Sulphur dioxide + water + oxygen gives sulphuric acid = “acid rain”
This then falls as "acid rain". The acid rain washes salts from the top soil. Acidic water and metal salts run into the lakes or rivers. The introduction of these new substances consequently increases the acidity and concentration of metal salts in the lake, river or stream. As a result, fish and other marine life die.
Nitrogen oxides, NOx, can also cause acid rain. When nitrogen dioxide gas reacts with water and oxygen in the atmosphere, the result is a weak solution of nitric acid.
Carbon dioxide also reacts with water in the atmosphere to form a weak carbonic acid (rain water).
Pure water has a pH of 7.0. Normal rain is slightly acidic because of the carbon dioxide gas dissolved into it. It has a pH of about 5.5.
It has been confirmed that carbon dioxide (CO2), sulphur dioxide (SO2) and nitrogen oxides (NOx) are the primary causes of acid rain.
When harmful substances are dumped on land or buried in the ground, they might well find their way into ground water or surface water. These substances contaminate the water, which may be someone's or some community's drinking water.
Water plays an important role in the conservation of the environment and in determining human settlement and development. It also governs plant and animal distribution. Animals and plants, as components of the environment, are mainly concentrated in water or in areas where water is found.
Plant roots bind the soil particles together, making the soil compact and less susceptible to erosion. However, vegetation will only grow and flourish on land that receives sufficient rainfall. This is possible only if the water cycle is properly maintained by conserving natural forests and planting more trees to attract rainfall. So it is obvious that there is a strong relationship between rainfall (as a crucial stage of the water cycle) and the vegetation and soil (as components of the environment).
We use water from the lakes, rivers, wells or springs to irrigate crop and non-crop plants.
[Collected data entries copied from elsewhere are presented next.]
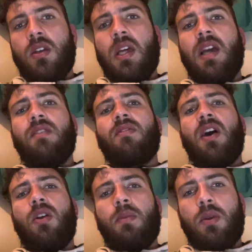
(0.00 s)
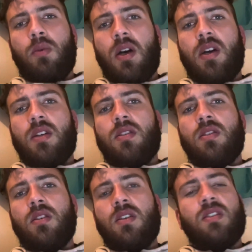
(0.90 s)
environment-wise,
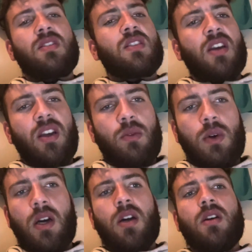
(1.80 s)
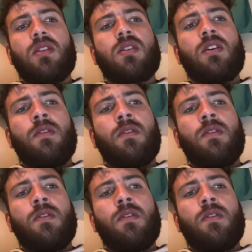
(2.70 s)
state-wise.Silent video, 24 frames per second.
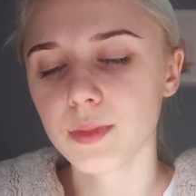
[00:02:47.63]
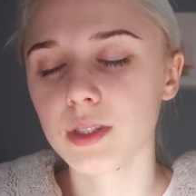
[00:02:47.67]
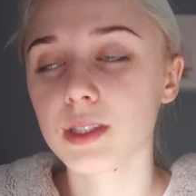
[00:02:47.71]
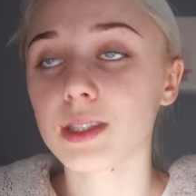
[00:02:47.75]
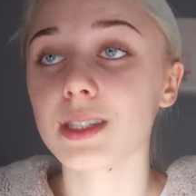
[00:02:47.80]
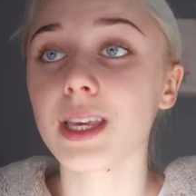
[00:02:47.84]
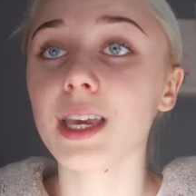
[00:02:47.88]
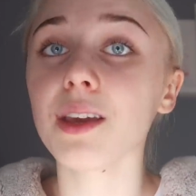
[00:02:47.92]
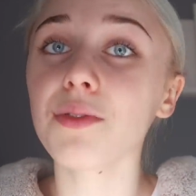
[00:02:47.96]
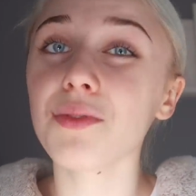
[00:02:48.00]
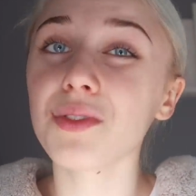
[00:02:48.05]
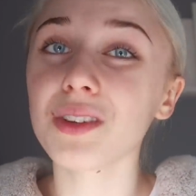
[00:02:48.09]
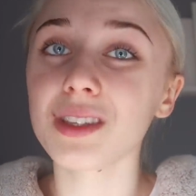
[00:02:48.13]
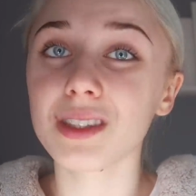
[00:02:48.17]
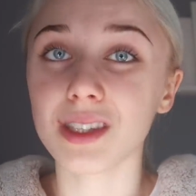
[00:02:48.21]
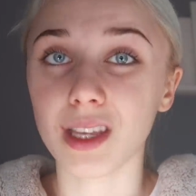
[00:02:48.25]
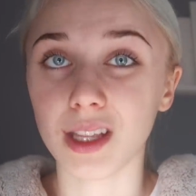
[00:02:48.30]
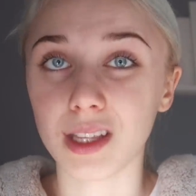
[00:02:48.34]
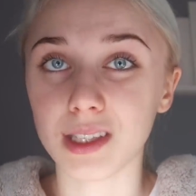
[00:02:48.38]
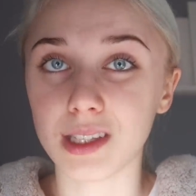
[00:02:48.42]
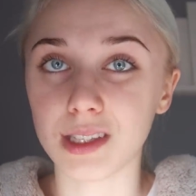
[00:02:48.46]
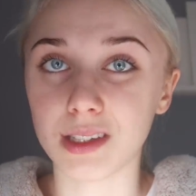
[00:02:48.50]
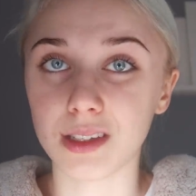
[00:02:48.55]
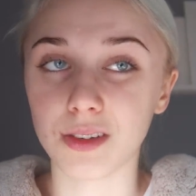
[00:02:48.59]
safe for
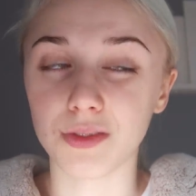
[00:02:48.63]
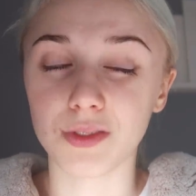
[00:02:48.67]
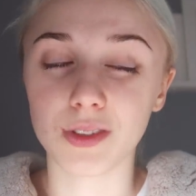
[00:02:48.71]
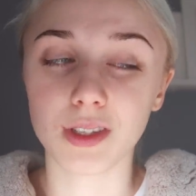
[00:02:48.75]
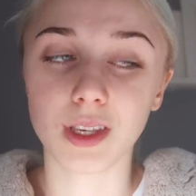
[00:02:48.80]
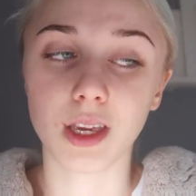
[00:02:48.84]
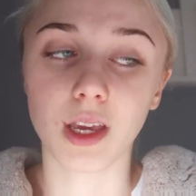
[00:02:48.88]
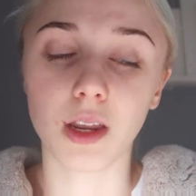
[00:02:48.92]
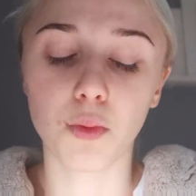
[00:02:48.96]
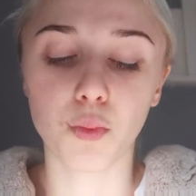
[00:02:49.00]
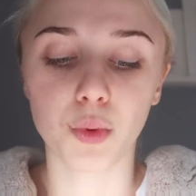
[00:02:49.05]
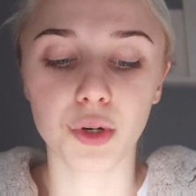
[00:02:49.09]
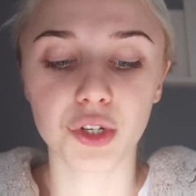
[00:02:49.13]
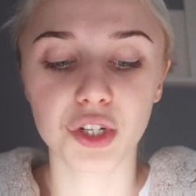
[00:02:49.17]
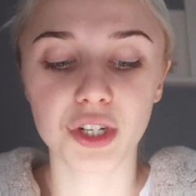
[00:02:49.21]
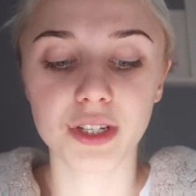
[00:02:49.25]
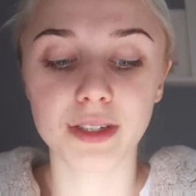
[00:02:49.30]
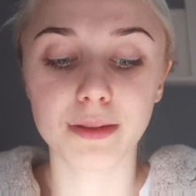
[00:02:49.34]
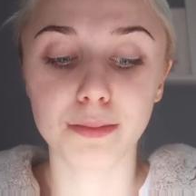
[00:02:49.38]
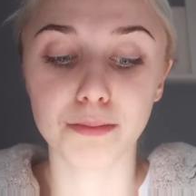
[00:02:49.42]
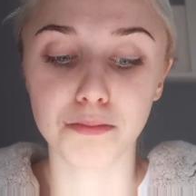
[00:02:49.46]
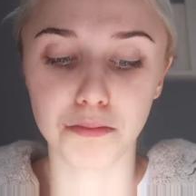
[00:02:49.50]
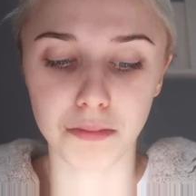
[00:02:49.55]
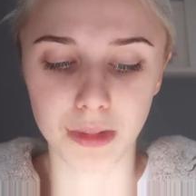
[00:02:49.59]
sensitive skin which
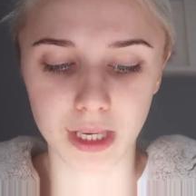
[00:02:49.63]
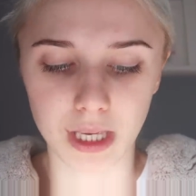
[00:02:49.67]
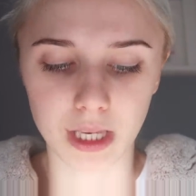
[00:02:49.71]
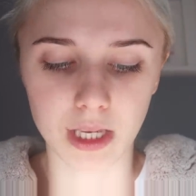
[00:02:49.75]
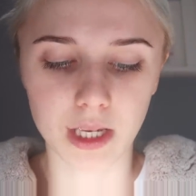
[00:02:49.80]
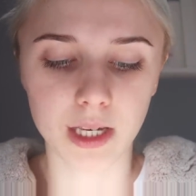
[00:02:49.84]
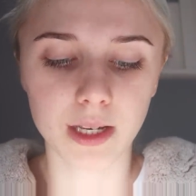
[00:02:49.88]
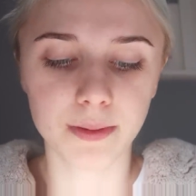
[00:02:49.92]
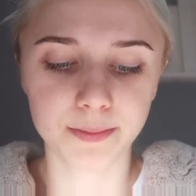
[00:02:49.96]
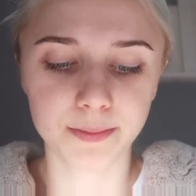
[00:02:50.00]
is me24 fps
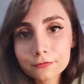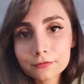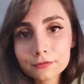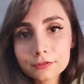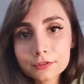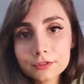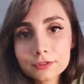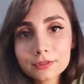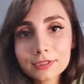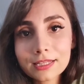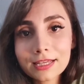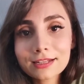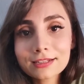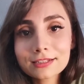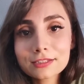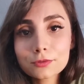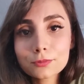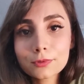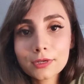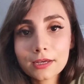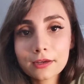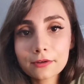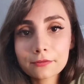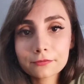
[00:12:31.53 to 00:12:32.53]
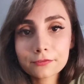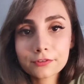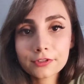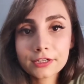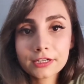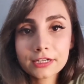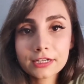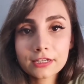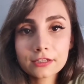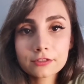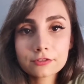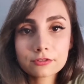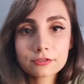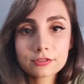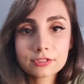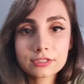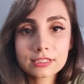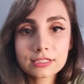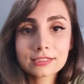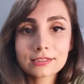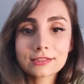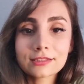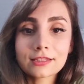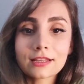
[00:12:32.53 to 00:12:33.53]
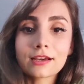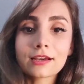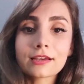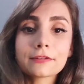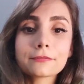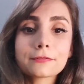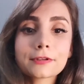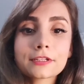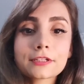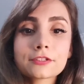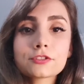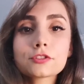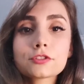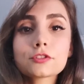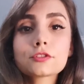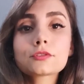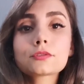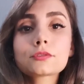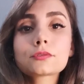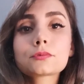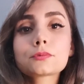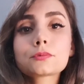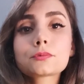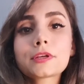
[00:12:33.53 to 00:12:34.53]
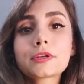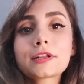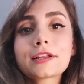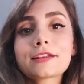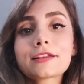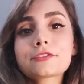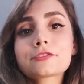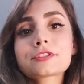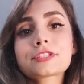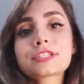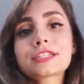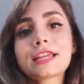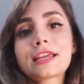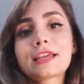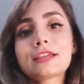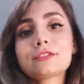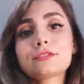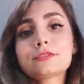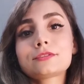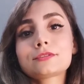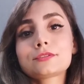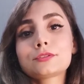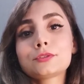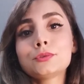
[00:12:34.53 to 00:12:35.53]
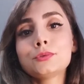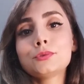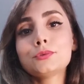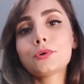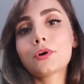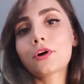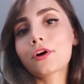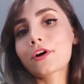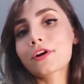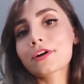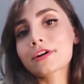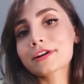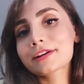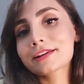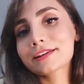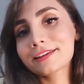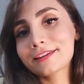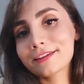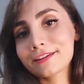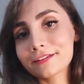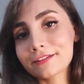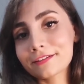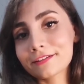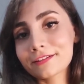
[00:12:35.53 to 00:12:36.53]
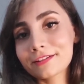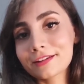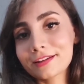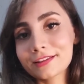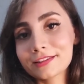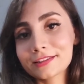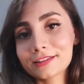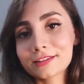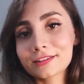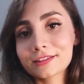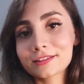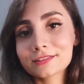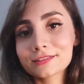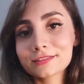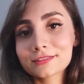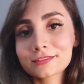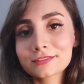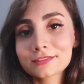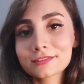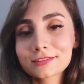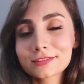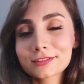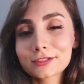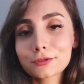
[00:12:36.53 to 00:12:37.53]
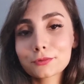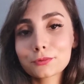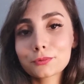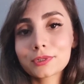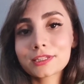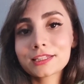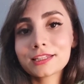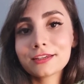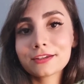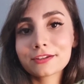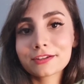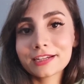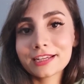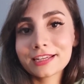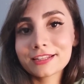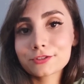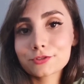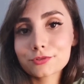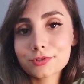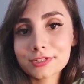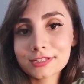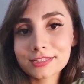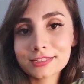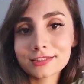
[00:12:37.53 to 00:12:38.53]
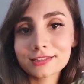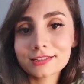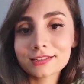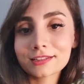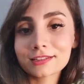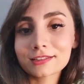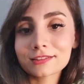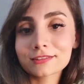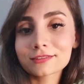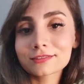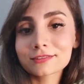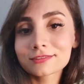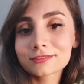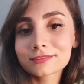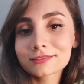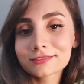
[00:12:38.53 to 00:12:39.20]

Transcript: So that is why I'm very interested in live. I just want to understand who are here and then what they are interested in.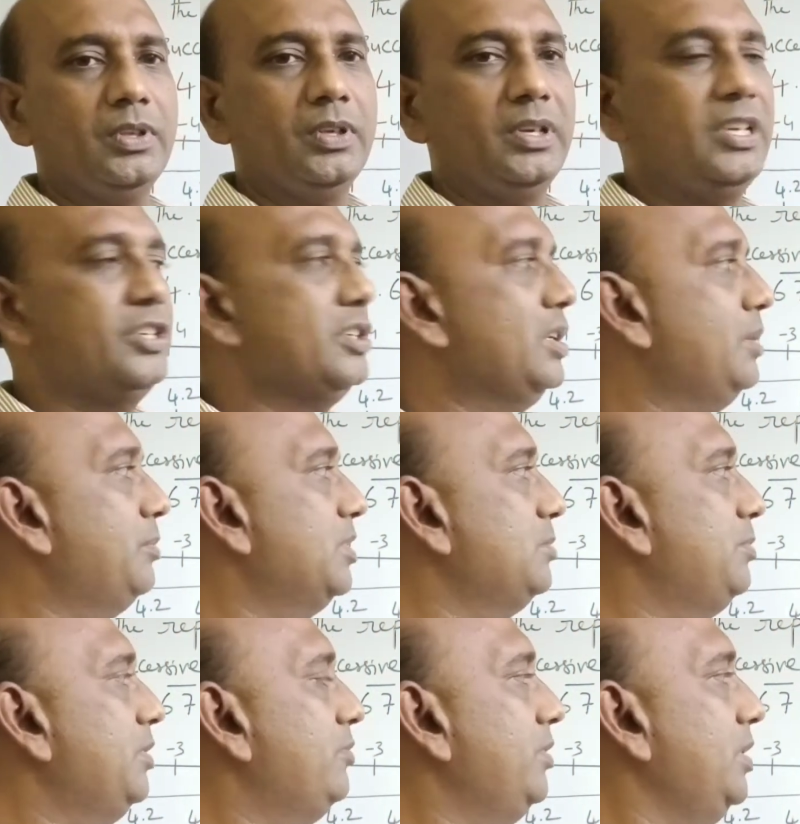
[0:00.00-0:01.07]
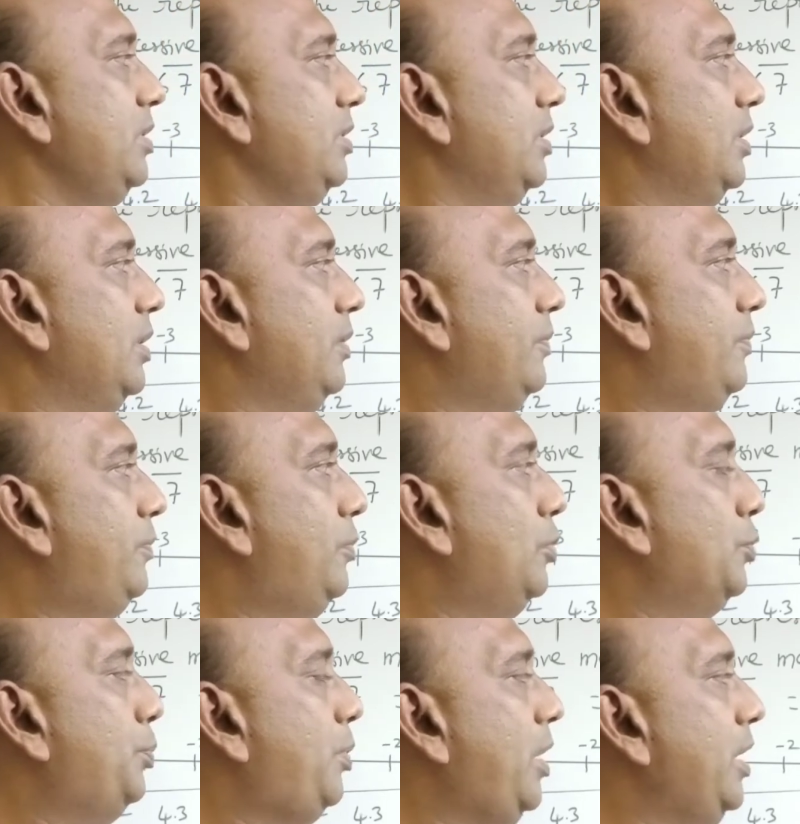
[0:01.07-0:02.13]
Rational numbers between
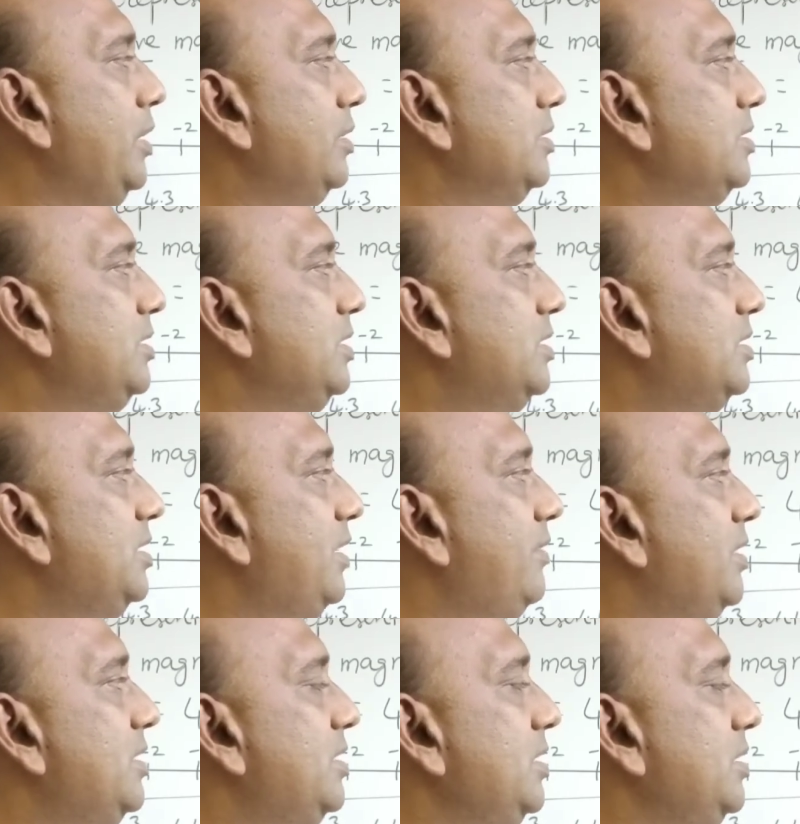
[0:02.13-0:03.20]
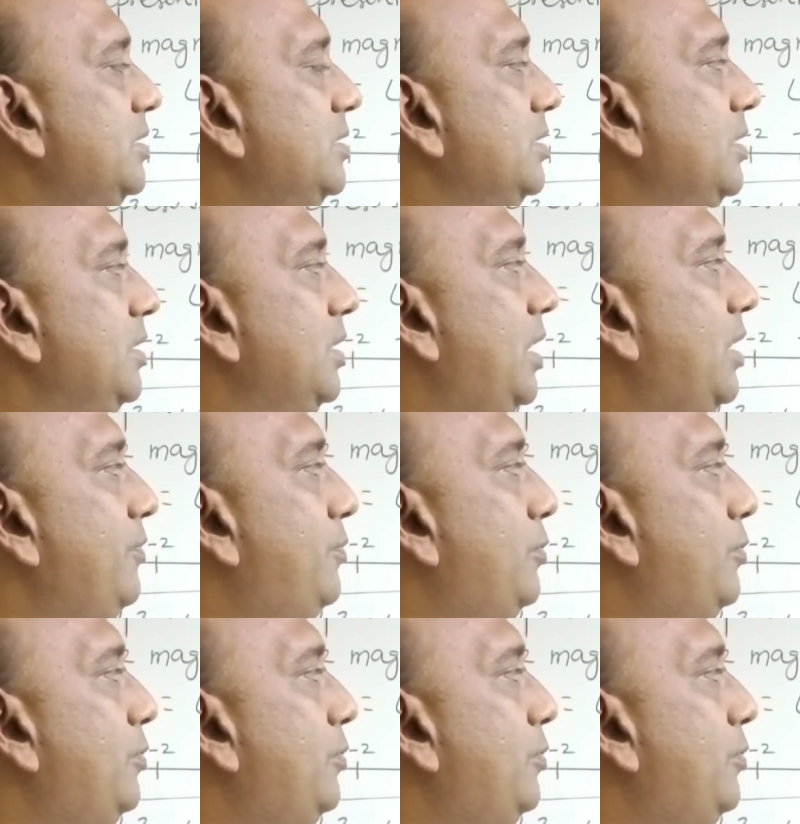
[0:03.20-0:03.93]
4.676 and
So, when we distort the water cycle in some way or the other we may not have enough rainfall to fill up rivers or springs from which we obtain the water we use to conserve our environment (vegetation).
Properly watered soils support more plants. We all know that plants absorb carbon dioxide from the atmosphere, therefore, helping to purify the air naturally. In addition, plants produce oxygen gas, which is needed by all living organisms. If there is not enough rainfall, most plants will die, hence resulting to excessive accumulation of carbon dioxide, which may rise to toxic levels.
Excessive carbon dioxide in the atmosphere leads to intense heating of the earth's surface, a phenomenon described as global warming. The consequence of global warming include encroachment and extension of desert and arid lands, prolonged droughts, changes in rainfall patterns, etc.
These few facts show that there is a strong relationship and correlation between environmental conservation and the water cycle. Environmental degradation can lead to serious and irreparable aftermath to the water cycle.